The NZCat project team consists of three co-investigators plus collaborators. We will work with with Think Tanks, Academic Researchers, Policy Professionals, Industry, and the Public Sector through the 12-month duration of the project.

Dr Matt Boyd

Matt is an independent researcher who completed his PhD in philosophy. He founded Adapt Research in 2015. Matt has researched health, technology, and catastrophic risk for a decade and published over 40 peer-reviewed academic papers. His recent work has focused on national risk processes, nuclear winter, and global health security.

Professor Nick Wilson

Nick is a research professor of public health with research interests that include refuges to mitigate pandemic disease and nuclear war. Nick contributed to work for the Commission for the Future on Nuclear Disaster as far back as 1982. He has over 500 Medline-indexed research publications.

Dr Ben Payne

Ben is an experienced risk professional who completed his PhD in geography. Ben was Lead Scientific Officer with the Global Risk Research-Agenda Development Group of the UNDRR/International Science Council in producing A Framework for Global Science. He has also worked with Massey University’s Joint Centre for Disaster Research.

Sam Ragnarsson

Sam is a Principal Data and Information expert with extensive experience in working on complex national issues that rely on data and future technology. Sam has a strong background in strategic alignment, risk management, and interagency collaboration, with a focus on data interoperability and the integration of emerging technologies.

Timeline

The project began in November 2022. Initial planning days invited advice from risk professionals with established interests in global catastrophe and Aotearoa. Following planning there are four phases:

  • Phase I saw us develop a National Risk Assessment Hazard Profile for a representative global catastrophe (nuclear war/nuclear winter).
  • Phase II involved a workshop to validate the hazard profile, assess knowledge gaps, and design mixed method data collection using surveys and interview methodology. Some of these approaches are based on the 1987 NZ Nuclear Impacts Study.
  • Phase III is where we reached out with a survey and interviews of knowledge holders across industry, the public sector and academia, including interviews. We collected data that paints a rich picture of the likely impacts of nuclear disaster on NZ society and industry, along with crowdsourced adaptive responses, mitigation strategies, and possible plans.
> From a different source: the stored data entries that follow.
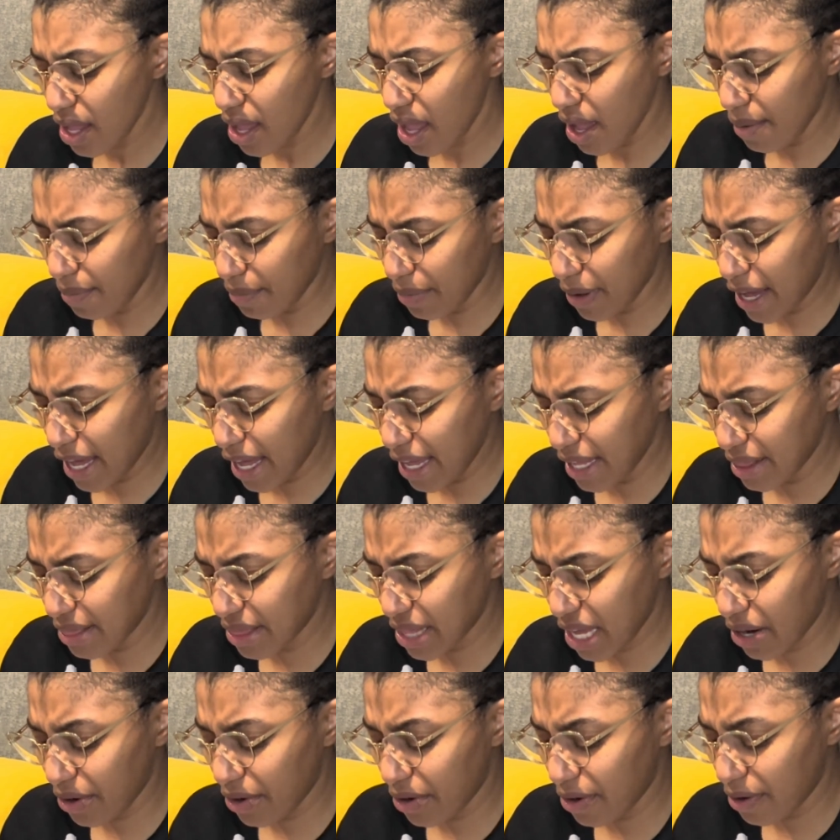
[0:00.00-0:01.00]
But
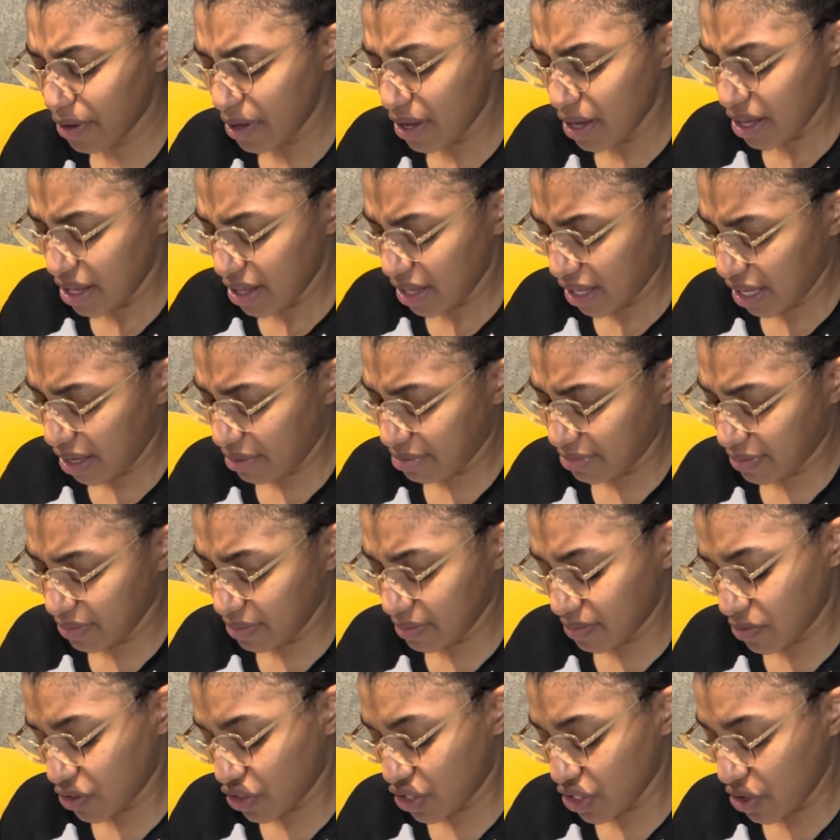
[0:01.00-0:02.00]
they kept
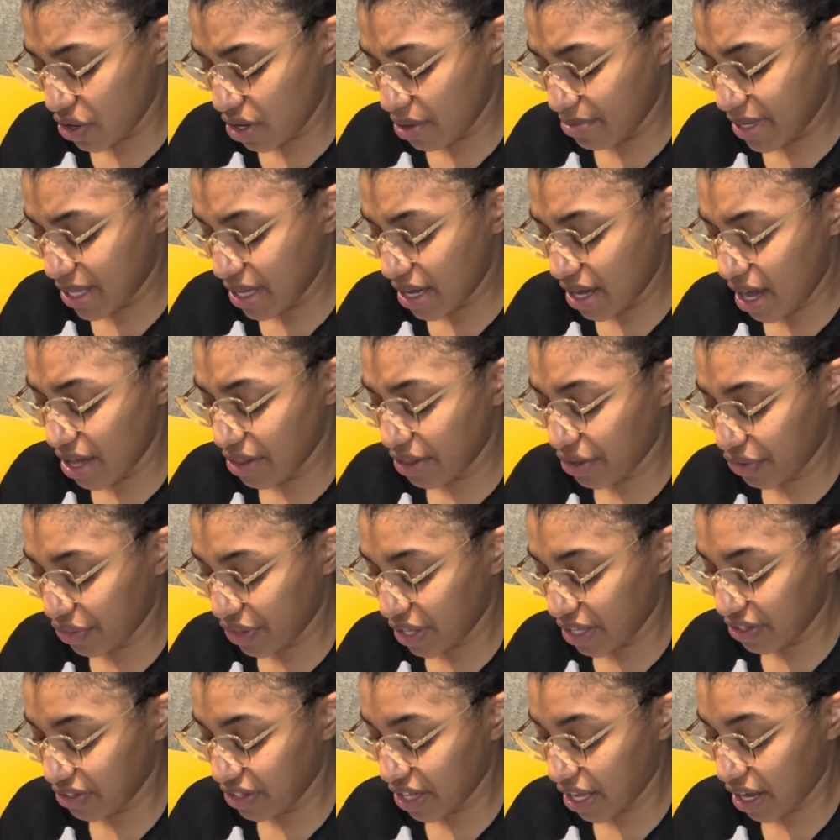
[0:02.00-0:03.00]
showing me other
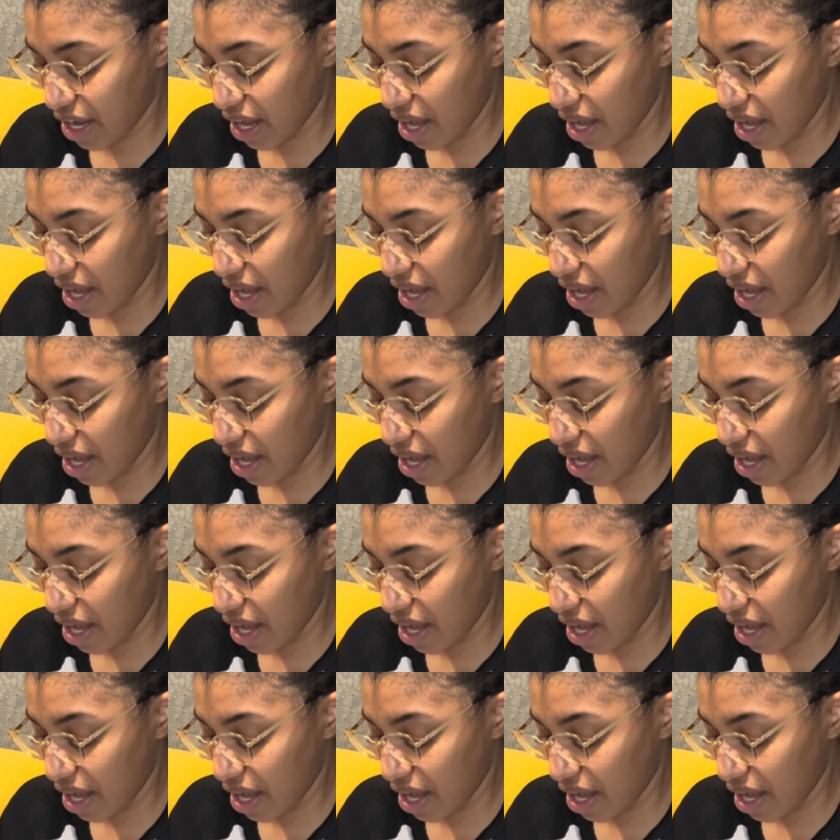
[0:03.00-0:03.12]
things, like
We’ve reported the survey findings here, and blogged here.
  • Phase IV involved an open webinar and expert panel discussion about findings to date, priority policy needs, and mitigation measures.
  • Dissemination & Engagement through research papers, presentations, blogs, policy recommendations, and shadow Ministerial briefings continues in 2024. Check this site for updates and subscribe to our blog.

Project Goals

The goal is to generate productive discussion, concrete solution ideas, and map a pathway to ongoing and robust analysis of global catastrophic and human existential risk and its relationship to Aotearoa NZ.

Along the way we will provide submissions and policy advice to existing government initiatives, for example our submission to the Productivity Commission on global catastrophe and economic resilience was one of three consultation submissions the NZCat team has made.

We aim to connect our work in logical and, where possible, generalisable ways with catastrophe resilience work being undertaken across other island jurisdictions, with potential to leverage synergies with continental Australia, Tasmania, Indonesia, Iceland, or others, in the future. Our work exploring minimum agricultural inputs could inform many global post-catastrophe food strategies.